## [DIRECTIONS FOR THIS TASK]
Wherever pictures appear in the listing below, leave them out, and copy exactly, and only, everything from the line with "(308.98 s to 309.88 s)" down to the line with "Lip reading: If".

## [RECORDS TO PROCESS]
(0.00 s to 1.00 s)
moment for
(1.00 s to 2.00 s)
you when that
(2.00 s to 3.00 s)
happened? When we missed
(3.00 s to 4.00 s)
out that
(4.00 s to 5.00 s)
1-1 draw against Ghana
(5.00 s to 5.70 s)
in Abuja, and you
---
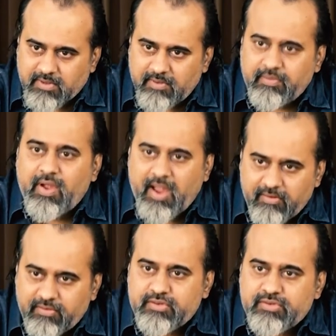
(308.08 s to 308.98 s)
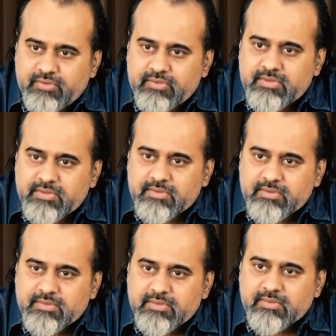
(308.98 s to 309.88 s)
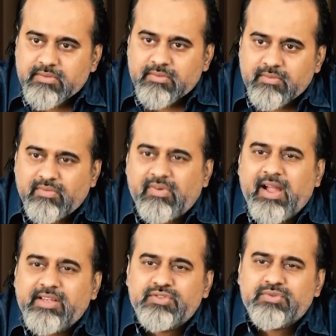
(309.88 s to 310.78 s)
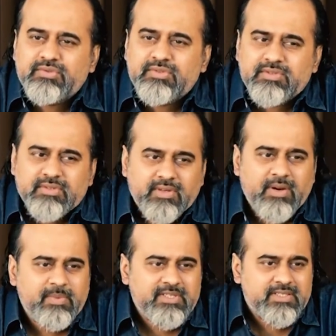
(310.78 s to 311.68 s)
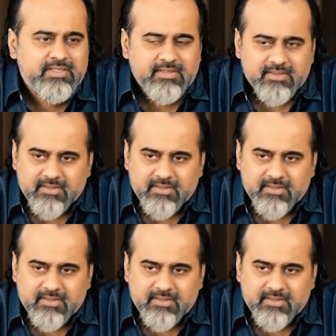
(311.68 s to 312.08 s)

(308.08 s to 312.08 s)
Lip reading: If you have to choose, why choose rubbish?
==
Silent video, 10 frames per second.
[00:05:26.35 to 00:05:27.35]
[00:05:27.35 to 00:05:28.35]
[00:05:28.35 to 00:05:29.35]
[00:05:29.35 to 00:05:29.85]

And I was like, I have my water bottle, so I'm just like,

## [RESULT]
(308.98 s to 309.88 s)
(309.88 s to 310.78 s)
(310.78 s to 311.68 s)
(311.68 s to 312.08 s)

(308.08 s to 312.08 s)
Lip reading: If you have to choose, why choose rubbish?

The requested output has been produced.